What you have to do: An unaltered copy of the listing below is required.

The data:

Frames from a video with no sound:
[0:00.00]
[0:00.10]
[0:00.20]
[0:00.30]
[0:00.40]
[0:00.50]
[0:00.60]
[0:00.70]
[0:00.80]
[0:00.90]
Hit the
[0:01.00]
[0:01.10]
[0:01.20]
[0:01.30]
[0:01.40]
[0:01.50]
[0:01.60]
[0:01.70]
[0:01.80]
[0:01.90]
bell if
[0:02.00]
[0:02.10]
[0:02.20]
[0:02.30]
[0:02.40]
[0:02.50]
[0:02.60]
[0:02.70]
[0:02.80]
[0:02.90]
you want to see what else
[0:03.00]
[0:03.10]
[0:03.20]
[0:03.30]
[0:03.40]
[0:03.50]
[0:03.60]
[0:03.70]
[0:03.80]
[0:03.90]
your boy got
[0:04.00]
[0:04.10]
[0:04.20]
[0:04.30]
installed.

Finished exercise:
Frames from a video with no sound:
[0:00.00]
[0:00.10]
[0:00.20]
[0:00.30]
[0:00.40]
[0:00.50]
[0:00.60]
[0:00.70]
[0:00.80]
[0:00.90]
Hit the
[0:01.00]
[0:01.10]
[0:01.20]
[0:01.30]
[0:01.40]
[0:01.50]
[0:01.60]
[0:01.70]
[0:01.80]
[0:01.90]
bell if
[0:02.00]
[0:02.10]
[0:02.20]
[0:02.30]
[0:02.40]
[0:02.50]
[0:02.60]
[0:02.70]
[0:02.80]
[0:02.90]
you want to see what else
[0:03.00]
[0:03.10]
[0:03.20]
[0:03.30]
[0:03.40]
[0:03.50]
[0:03.60]
[0:03.70]
[0:03.80]
[0:03.90]
your boy got
[0:04.00]
[0:04.10]
[0:04.20]
[0:04.30]
installed.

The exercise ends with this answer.